Extracted records
<<<<

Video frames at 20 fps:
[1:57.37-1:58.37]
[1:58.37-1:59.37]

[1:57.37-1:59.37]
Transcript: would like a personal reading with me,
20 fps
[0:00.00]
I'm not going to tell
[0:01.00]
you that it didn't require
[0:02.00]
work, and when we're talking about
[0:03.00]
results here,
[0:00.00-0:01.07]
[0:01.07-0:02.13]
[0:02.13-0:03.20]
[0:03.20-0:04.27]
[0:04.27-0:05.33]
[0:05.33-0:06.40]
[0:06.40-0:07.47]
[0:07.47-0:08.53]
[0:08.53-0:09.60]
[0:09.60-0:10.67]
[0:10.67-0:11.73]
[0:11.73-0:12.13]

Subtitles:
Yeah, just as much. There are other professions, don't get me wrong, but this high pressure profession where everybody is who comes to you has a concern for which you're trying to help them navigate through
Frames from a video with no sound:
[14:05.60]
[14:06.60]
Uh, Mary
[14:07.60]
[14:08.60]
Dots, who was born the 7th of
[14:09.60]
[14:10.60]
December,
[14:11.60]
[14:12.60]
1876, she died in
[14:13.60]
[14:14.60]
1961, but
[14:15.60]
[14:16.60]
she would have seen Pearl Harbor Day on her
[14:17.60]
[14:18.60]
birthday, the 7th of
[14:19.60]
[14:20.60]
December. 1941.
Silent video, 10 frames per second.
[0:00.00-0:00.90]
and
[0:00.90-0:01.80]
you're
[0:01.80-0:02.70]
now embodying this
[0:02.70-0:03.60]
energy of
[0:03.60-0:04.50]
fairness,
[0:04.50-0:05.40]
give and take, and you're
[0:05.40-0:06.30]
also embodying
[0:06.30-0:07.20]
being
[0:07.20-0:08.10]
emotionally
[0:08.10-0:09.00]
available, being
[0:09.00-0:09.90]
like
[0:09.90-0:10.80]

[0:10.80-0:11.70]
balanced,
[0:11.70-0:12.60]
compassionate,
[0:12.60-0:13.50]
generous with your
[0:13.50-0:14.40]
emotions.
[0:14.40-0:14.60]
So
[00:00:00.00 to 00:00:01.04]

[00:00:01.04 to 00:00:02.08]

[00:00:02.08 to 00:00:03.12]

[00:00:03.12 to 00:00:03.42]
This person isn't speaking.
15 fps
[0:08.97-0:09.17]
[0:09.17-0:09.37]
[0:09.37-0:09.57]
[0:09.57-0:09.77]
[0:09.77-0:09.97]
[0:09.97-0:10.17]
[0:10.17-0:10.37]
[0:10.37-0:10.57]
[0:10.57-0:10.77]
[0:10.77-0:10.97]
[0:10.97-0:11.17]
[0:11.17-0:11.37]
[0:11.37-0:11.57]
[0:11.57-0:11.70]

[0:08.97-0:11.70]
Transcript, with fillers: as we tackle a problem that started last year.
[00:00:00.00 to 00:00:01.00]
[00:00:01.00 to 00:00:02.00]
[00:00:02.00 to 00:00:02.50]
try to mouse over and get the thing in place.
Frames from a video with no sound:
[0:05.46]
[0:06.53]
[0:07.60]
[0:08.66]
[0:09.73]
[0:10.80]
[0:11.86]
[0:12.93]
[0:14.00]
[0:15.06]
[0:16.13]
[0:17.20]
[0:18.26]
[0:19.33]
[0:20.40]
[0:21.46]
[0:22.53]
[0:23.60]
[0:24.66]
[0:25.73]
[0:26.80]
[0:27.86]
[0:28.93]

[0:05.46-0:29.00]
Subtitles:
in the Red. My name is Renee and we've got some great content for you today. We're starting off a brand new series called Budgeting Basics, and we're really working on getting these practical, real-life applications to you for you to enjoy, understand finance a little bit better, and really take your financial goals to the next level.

>>>>

▶ _ABOUT THIS EXERCISE_
Above this instruction are the records; retype exactly the lines from the one containing "[0:12.60-0:13.50]" up to and including the one containing "[0:10.77-0:10.97]".

▶ _YOUR RESPONSE_
[0:12.60-0:13.50]
generous with your
[0:13.50-0:14.40]
emotions.
[0:14.40-0:14.60]
So
[00:00:00.00 to 00:00:01.04]

[00:00:01.04 to 00:00:02.08]

[00:00:02.08 to 00:00:03.12]

[00:00:03.12 to 00:00:03.42]
This person isn't speaking.
15 fps
[0:08.97-0:09.17]
[0:09.17-0:09.37]
[0:09.37-0:09.57]
[0:09.57-0:09.77]
[0:09.77-0:09.97]
[0:09.97-0:10.17]
[0:10.17-0:10.37]
[0:10.37-0:10.57]
[0:10.57-0:10.77]
[0:10.77-0:10.97]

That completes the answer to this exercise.